An exact repetition of the data below, without images, is the expected answer.

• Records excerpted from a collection
BEGIN

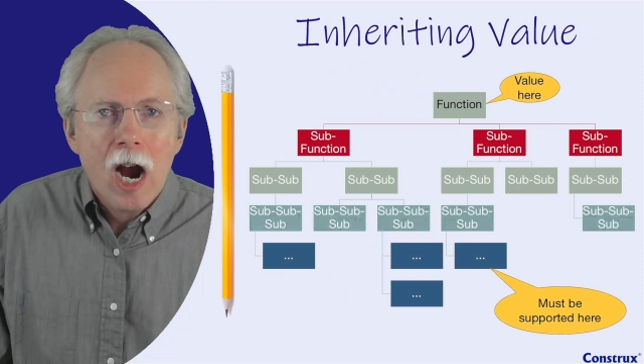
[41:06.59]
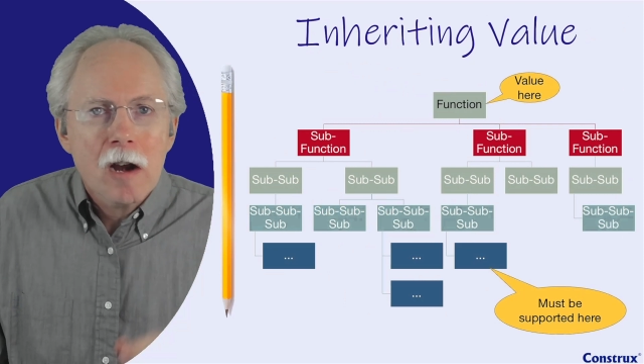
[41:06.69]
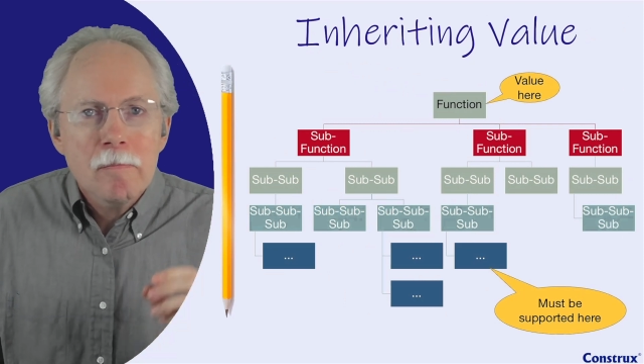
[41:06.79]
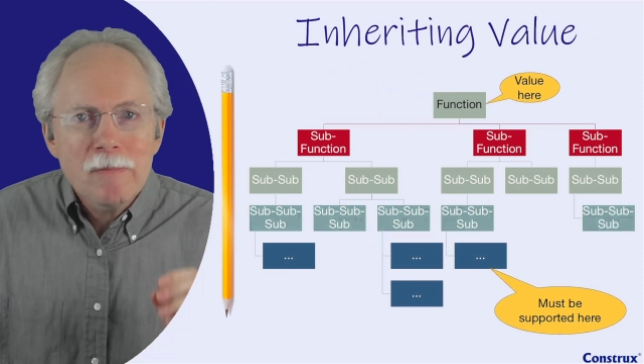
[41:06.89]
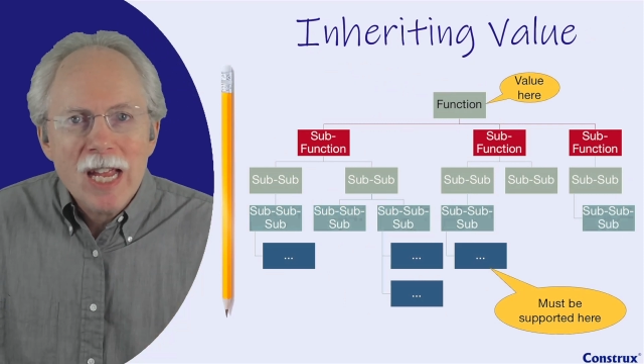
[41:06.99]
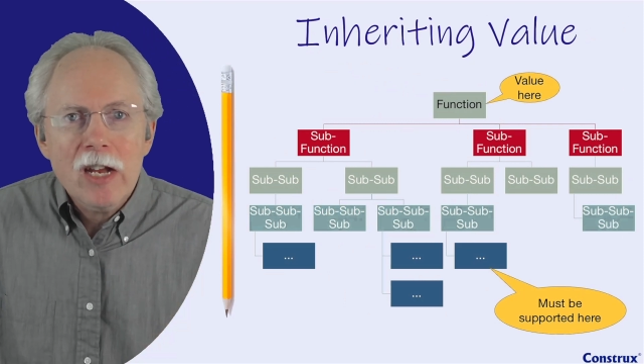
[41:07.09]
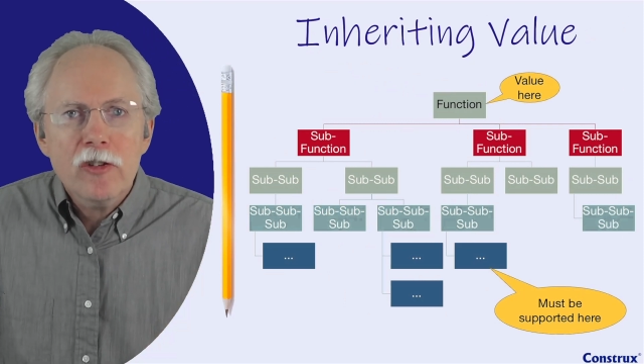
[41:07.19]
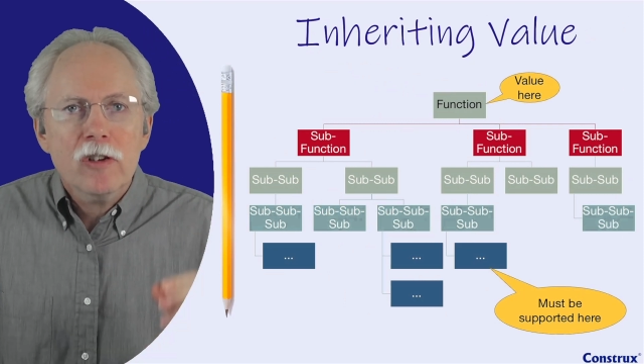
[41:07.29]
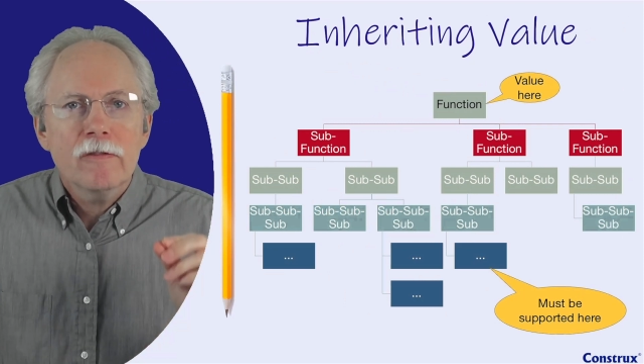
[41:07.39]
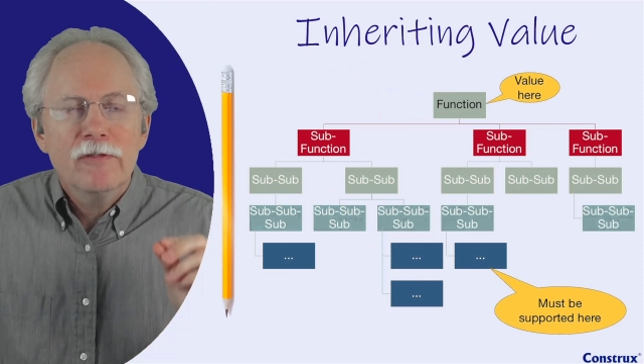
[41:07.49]
our
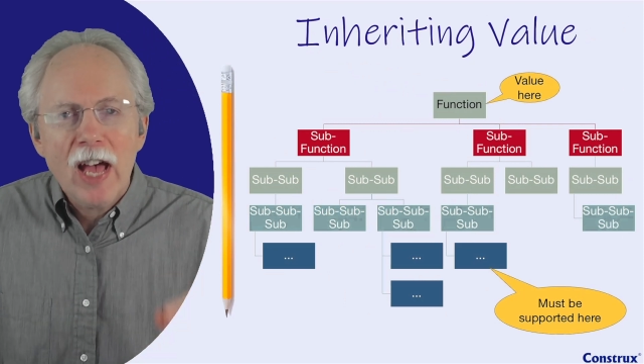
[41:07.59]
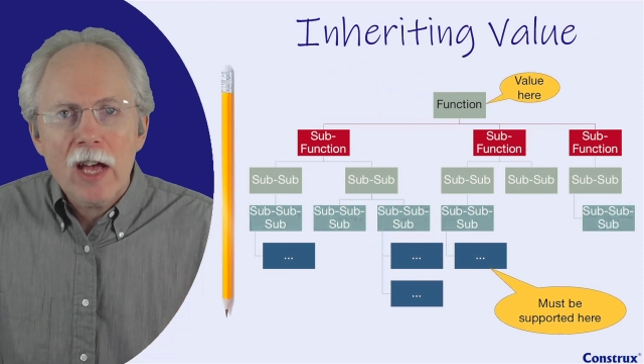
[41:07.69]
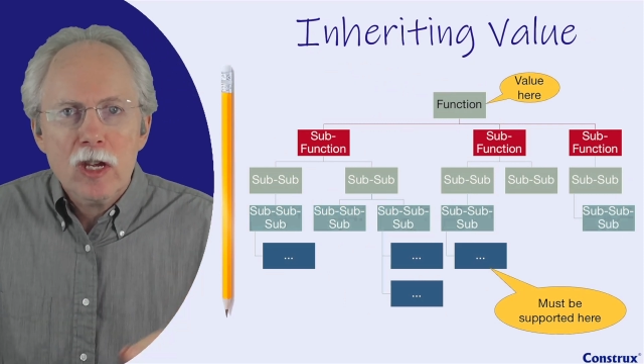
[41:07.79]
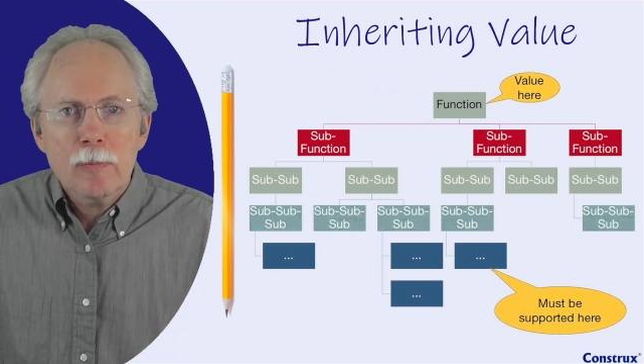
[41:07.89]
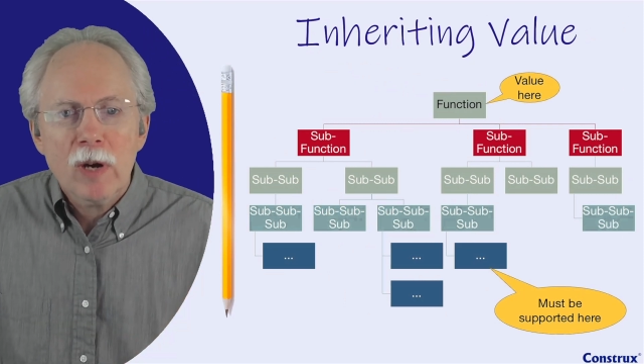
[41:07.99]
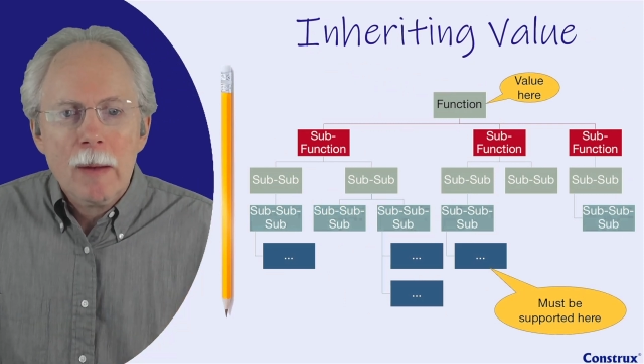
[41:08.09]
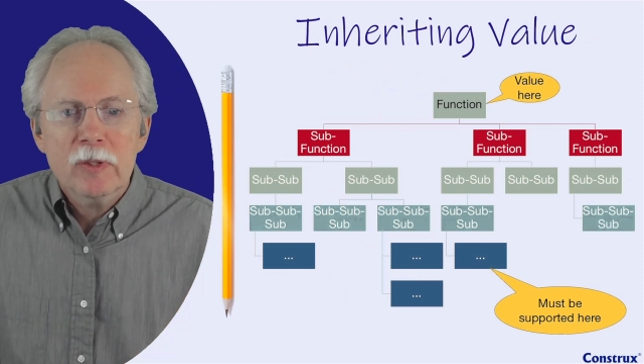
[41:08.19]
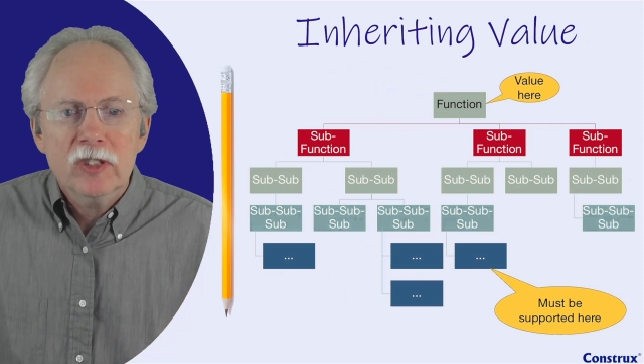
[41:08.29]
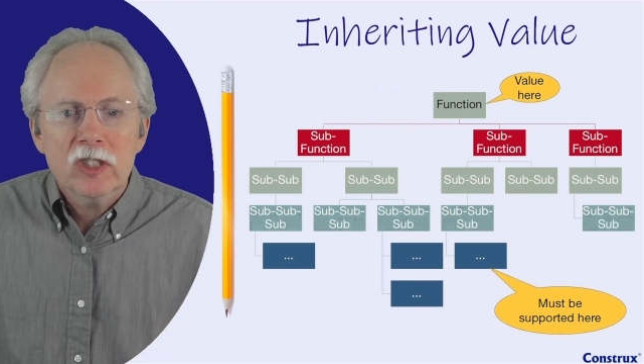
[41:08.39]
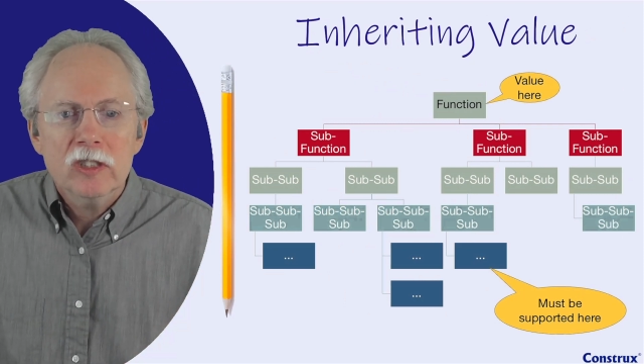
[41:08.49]
major value
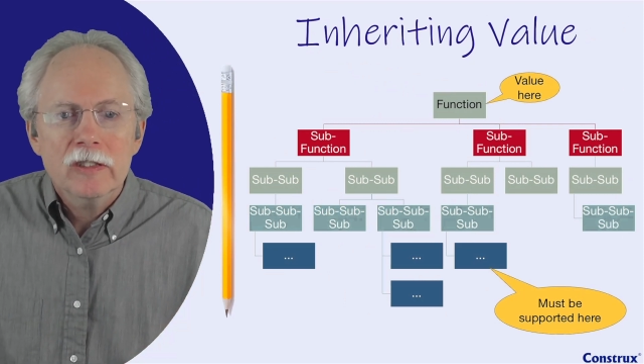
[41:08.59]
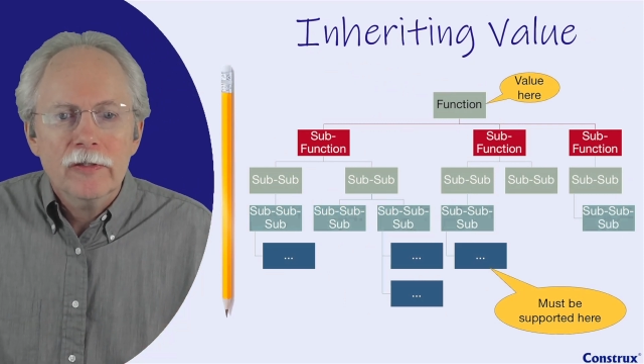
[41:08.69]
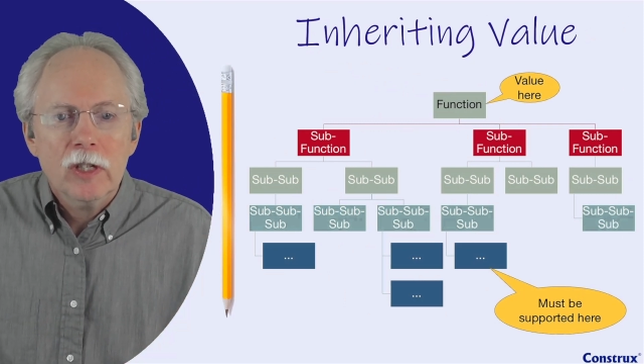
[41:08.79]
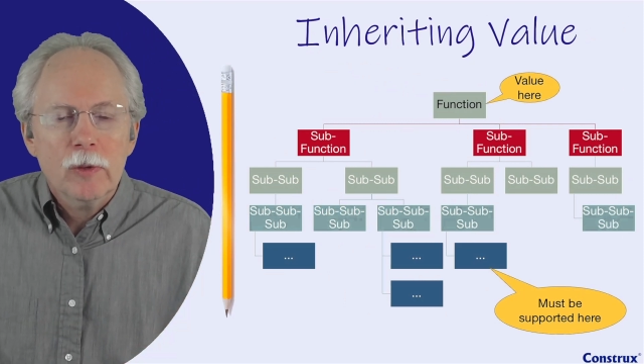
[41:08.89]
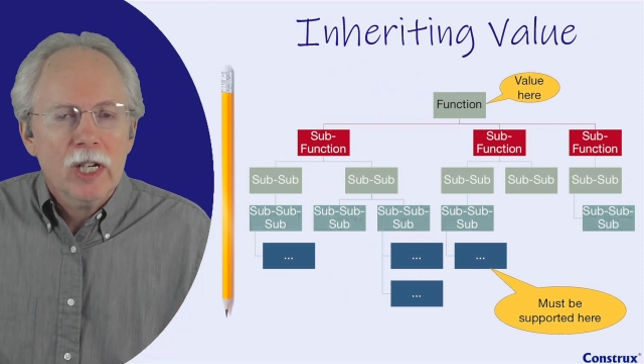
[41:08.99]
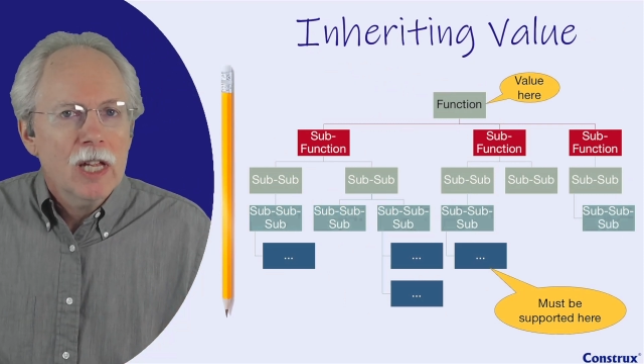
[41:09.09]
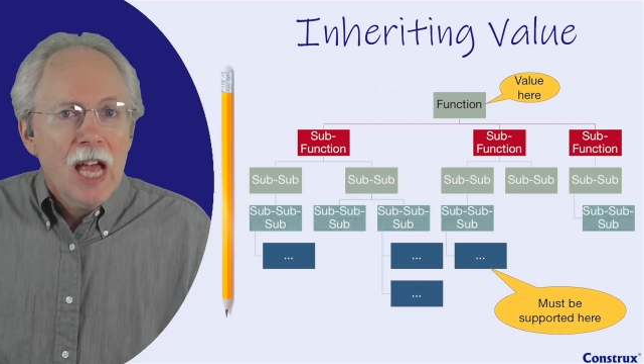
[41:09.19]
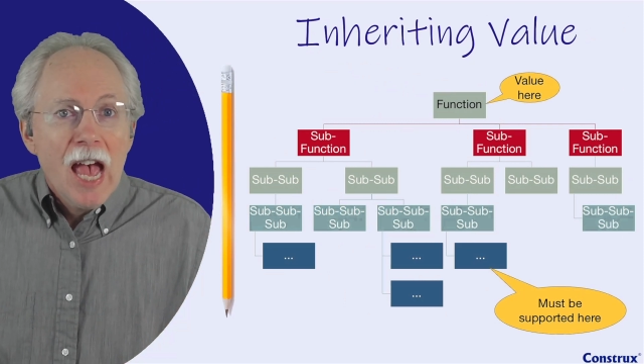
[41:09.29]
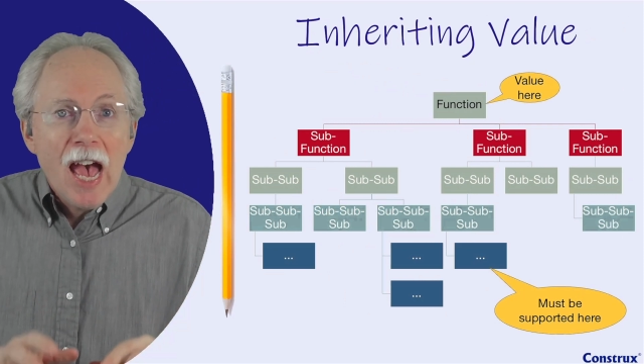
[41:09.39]
propositions, if you will,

END

• Task result
[41:06.59]
[41:06.69]
[41:06.79]
[41:06.89]
[41:06.99]
[41:07.09]
[41:07.19]
[41:07.29]
[41:07.39]
[41:07.49]
our
[41:07.59]
[41:07.69]
[41:07.79]
[41:07.89]
[41:07.99]
[41:08.09]
[41:08.19]
[41:08.29]
[41:08.39]
[41:08.49]
major value
[41:08.59]
[41:08.69]
[41:08.79]
[41:08.89]
[41:08.99]
[41:09.09]
[41:09.19]
[41:09.29]
[41:09.39]
propositions, if you will,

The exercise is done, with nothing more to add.